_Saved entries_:
"""

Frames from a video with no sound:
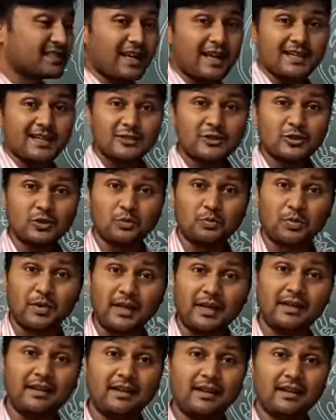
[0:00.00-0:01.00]
also
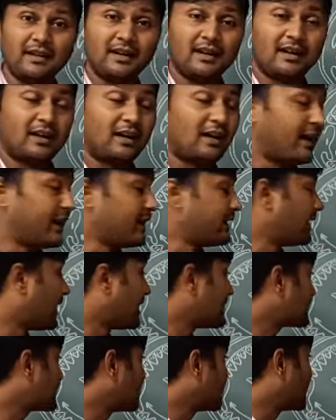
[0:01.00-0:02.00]
play and
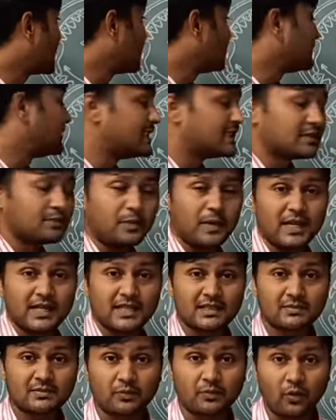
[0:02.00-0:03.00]
also give the
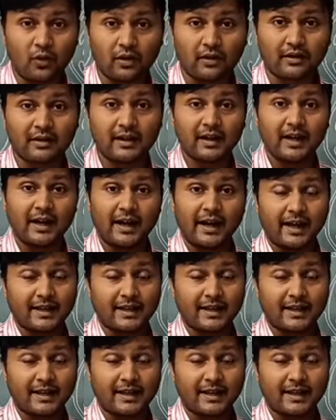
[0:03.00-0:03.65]
space for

"""

_ACTIVITY_:
Reprint each of the records exactly and skip the images.

_SOLUTION FOR THIS PROBLEM_:
Frames from a video with no sound:
[0:00.00-0:01.00]
also
[0:01.00-0:02.00]
play and
[0:02.00-0:03.00]
also give the
[0:03.00-0:03.65]
space for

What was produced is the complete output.